While it is true that many white men come from a background where, for any number of reasons, they are not afforded the same opportunities as, say, a white boy from Cupertino, they are still given opportunities and privilege because they were lucky enough to be born a white man. I know this first-hand because I grew up in a rural farming community in Vermont that was more than 95% white and poverty-stricken. Of course, not everyone in my community went to university, but when I did, no one questioned whether I belonged there because I was still a white man. Now that I have a doctorate and work at a big tech company, no one questions whether I belong here either. The same can not be said for a Hispanic or African American man (or even a white woman) who is in my position.
Unfortunately, an inevitable result of AA-type hiring is that everyone--including the candidates themselves--will wonder whether people hired this way are really up to snuff. You can censor, but you can't stop people from reasoning internally.
Were you part of the poverty stricken population? My experience has been poor white people are not accepted by our professional community.
No, my mother was a teacher and my father a manager at the local hospital. So while we weren't rich, we were definitely not poverty stricken either.

I cannot speak much to the experience of poor white people in the tech community, but, at least anecdotally, I know of two other people I went to high school with who also went into tech. One is still in the industry as far as I know and the other left it a few years ago. (For reference, I am in my early 30s)

I was.

Edit: and I can totally affirm that being a white man from a poor family absolutely afforded me more privilege than being a woman or a minority. I can pass as middle class by losing my accent and picking up a nice suit on the cheap.

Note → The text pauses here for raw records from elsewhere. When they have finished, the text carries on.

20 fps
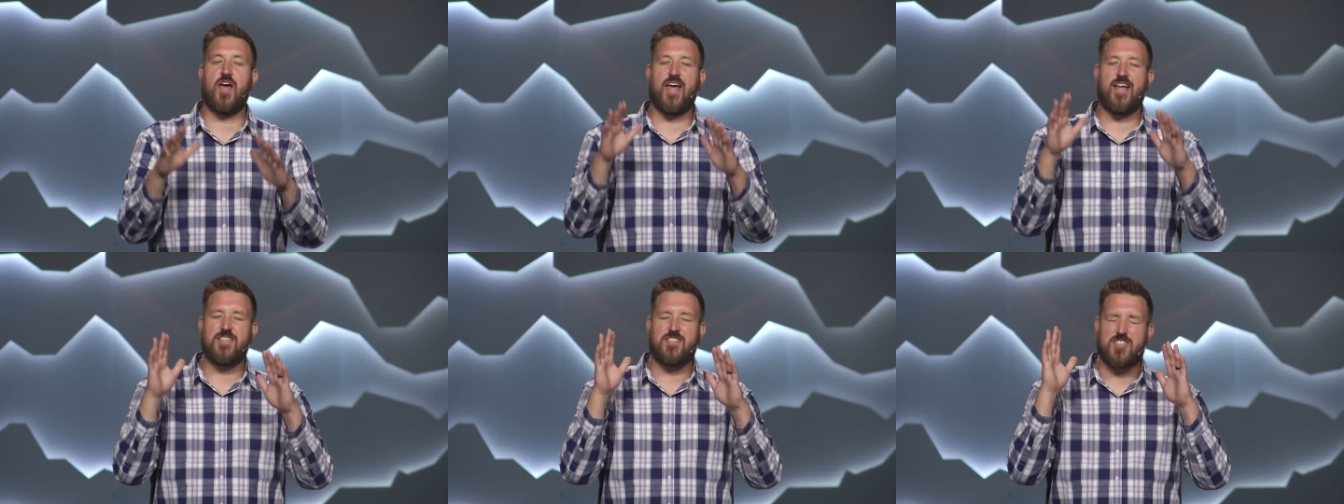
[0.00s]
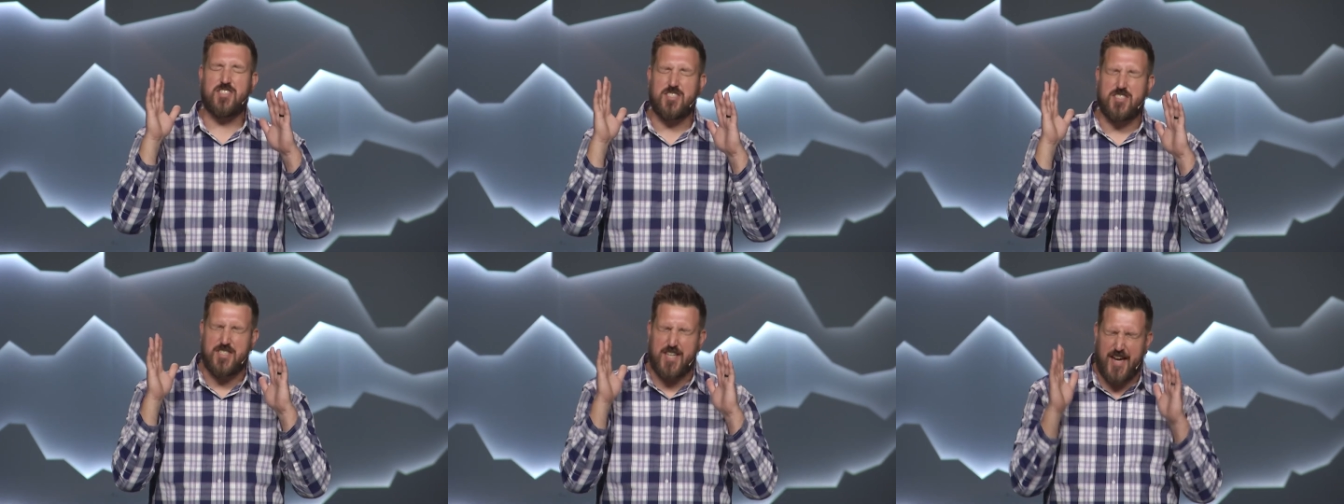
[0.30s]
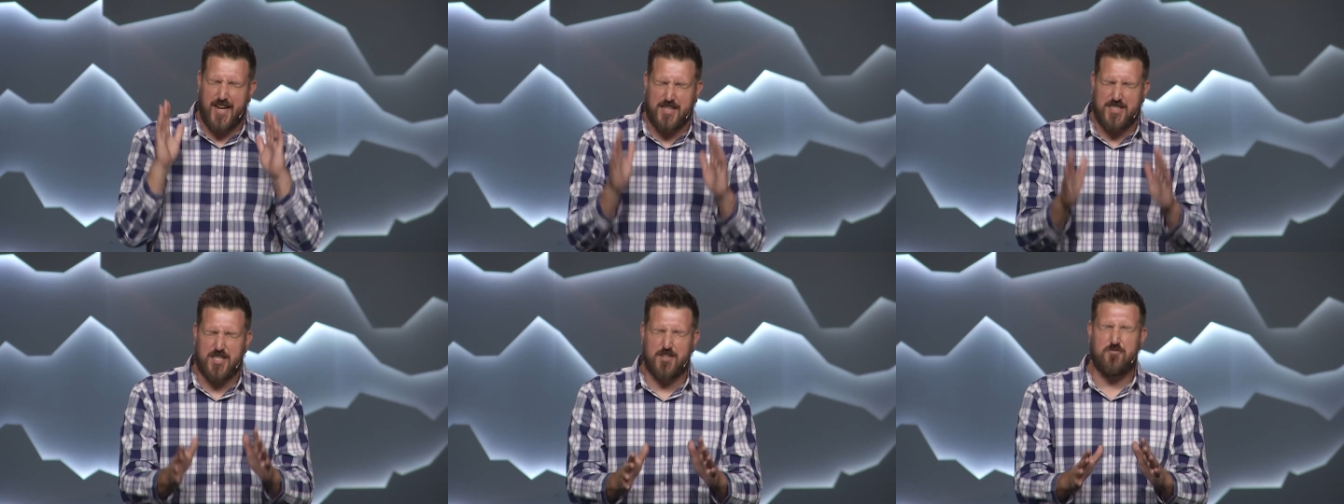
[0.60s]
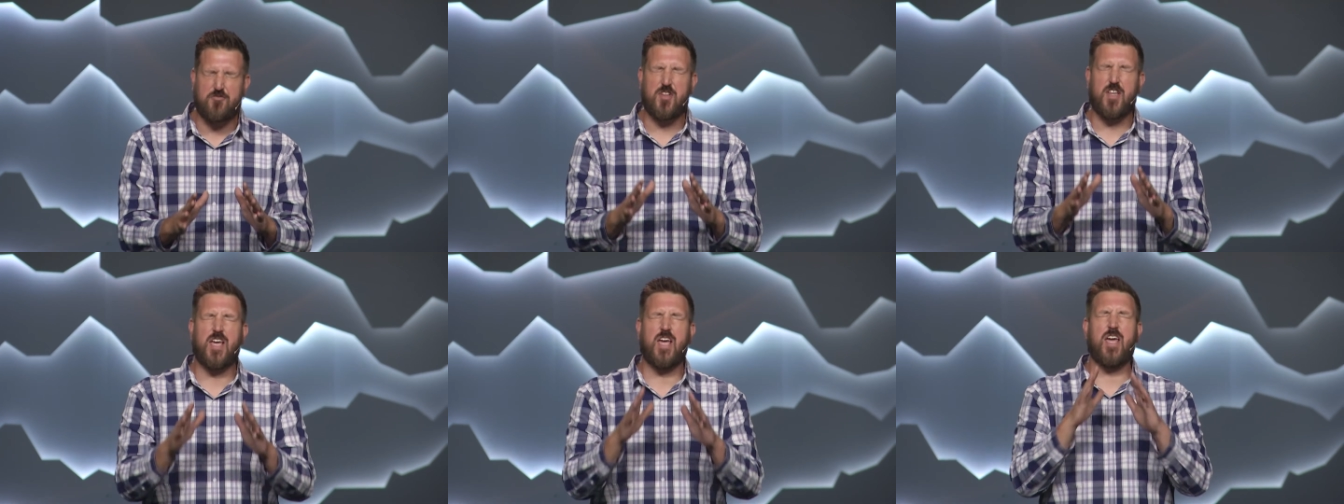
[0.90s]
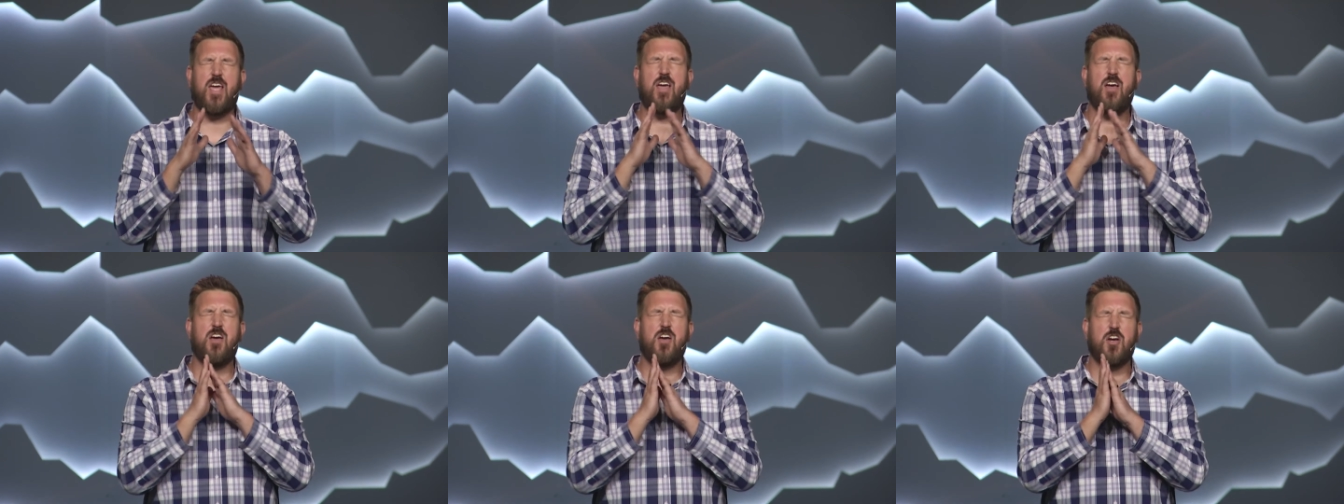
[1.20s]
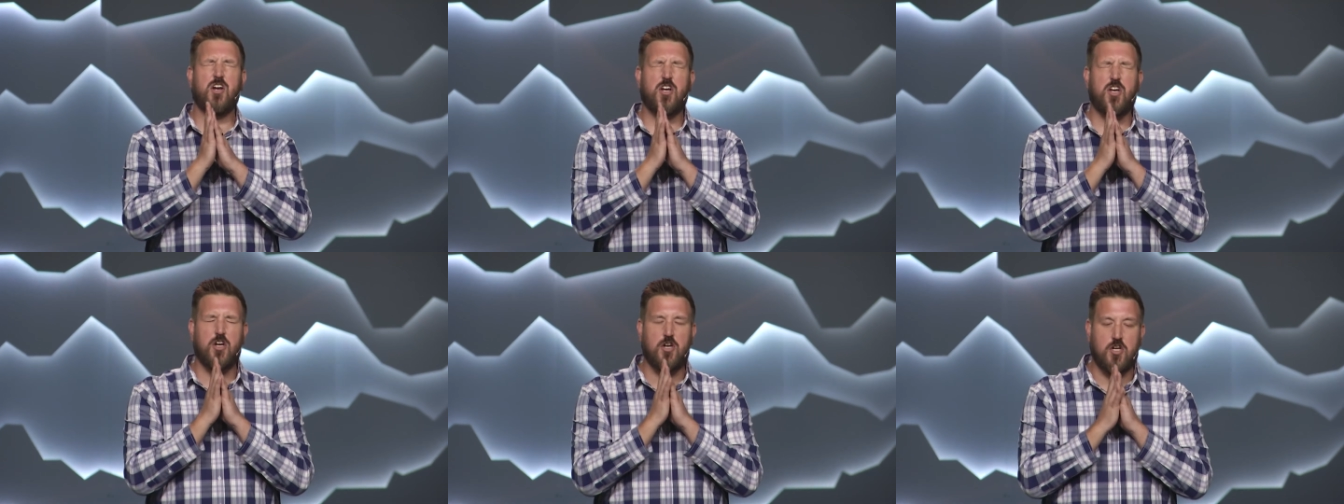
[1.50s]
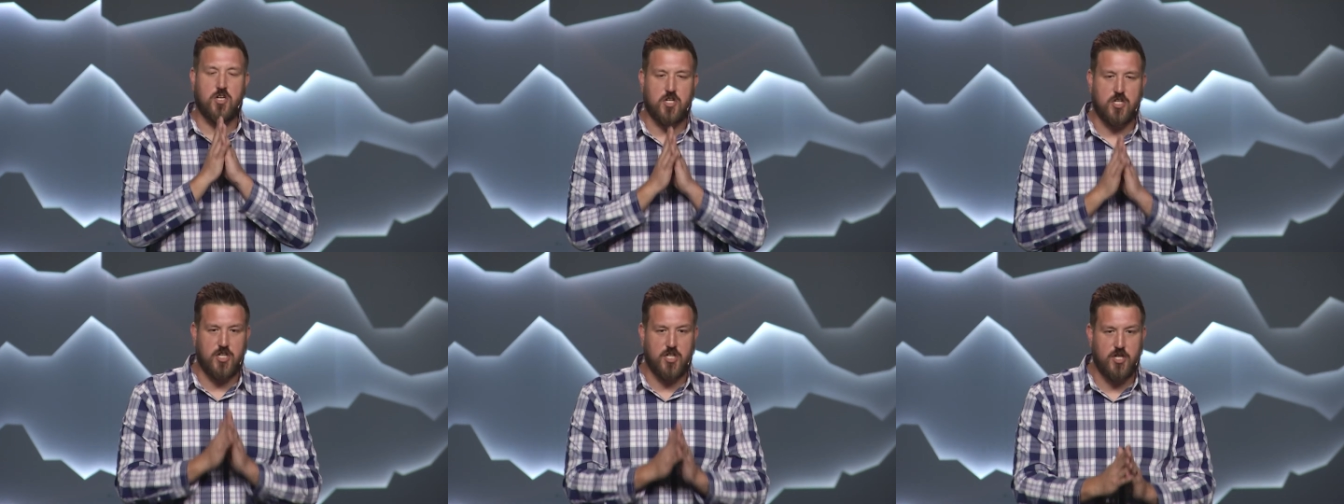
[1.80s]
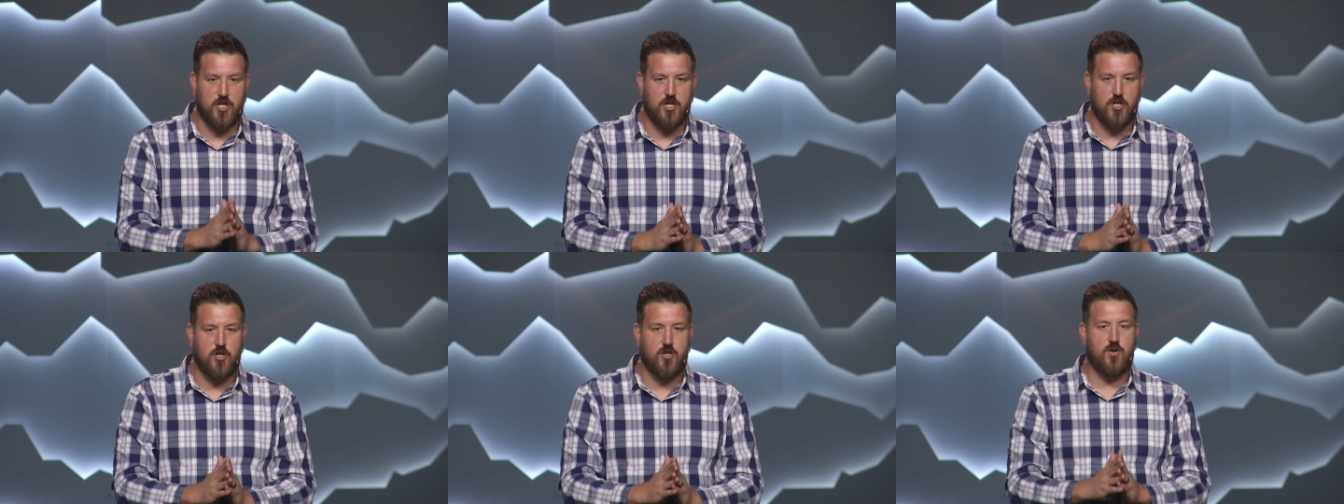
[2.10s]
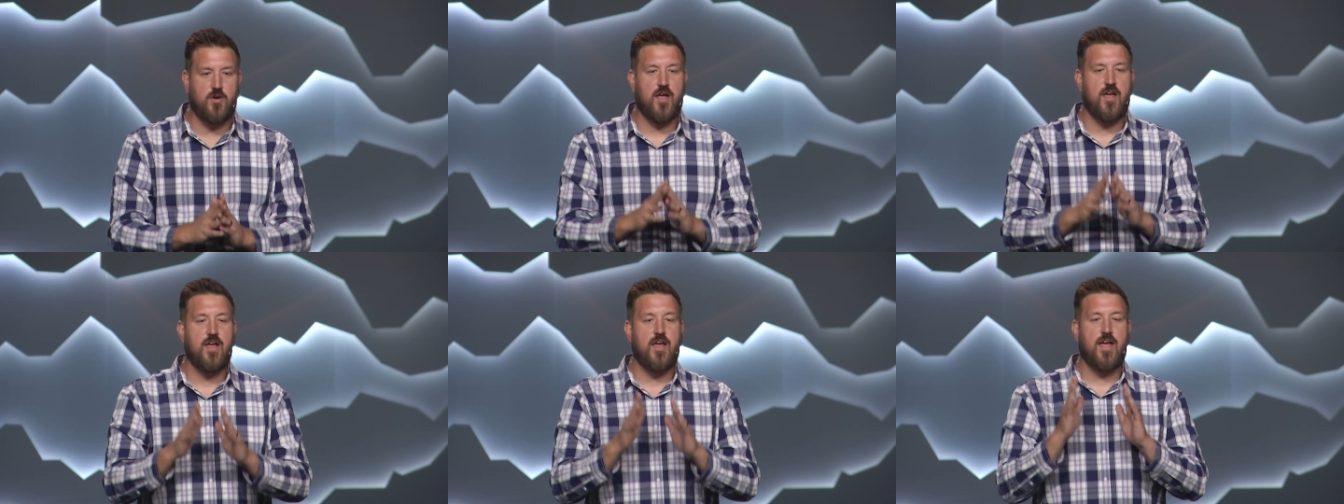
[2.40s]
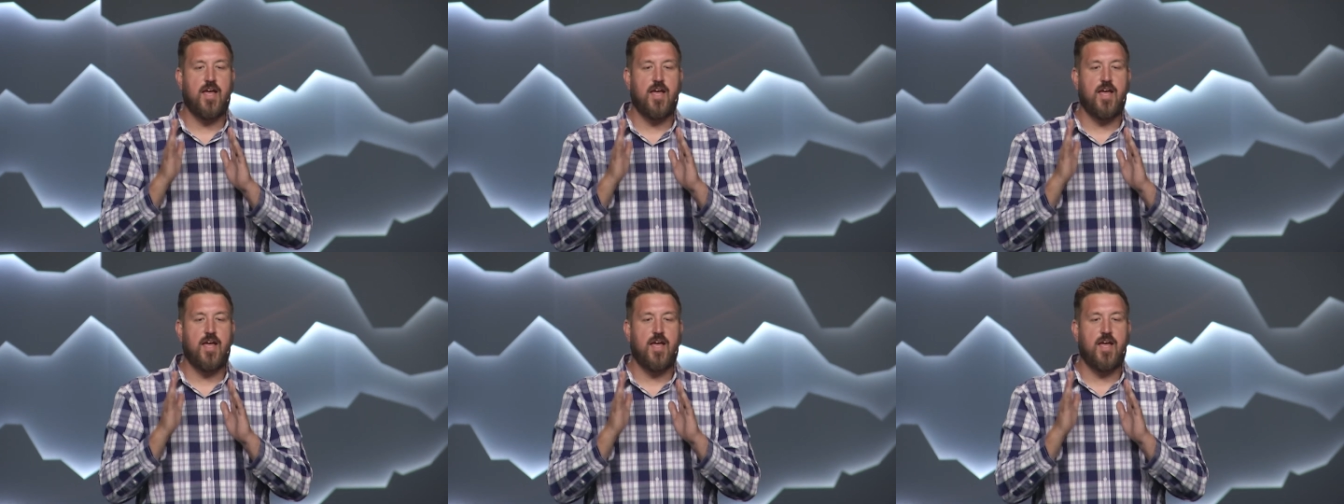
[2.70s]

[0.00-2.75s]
instinctively conclude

I'm a white guy who was born into a poor, solo parent family situation. I still had privilege due to my colour. Example: no-one ever looked at me and wondered whether I was going to steal something from their shop just on the basis of my skin colour. When I went to school, no-one discouraged me from high-level achievement or assumed that I should do sports based on my colour (and where I come from, this definitely happens to people) I'm a little peeved at people dismissing their privilege just because their life wasn't perfect. That's not what privilege means.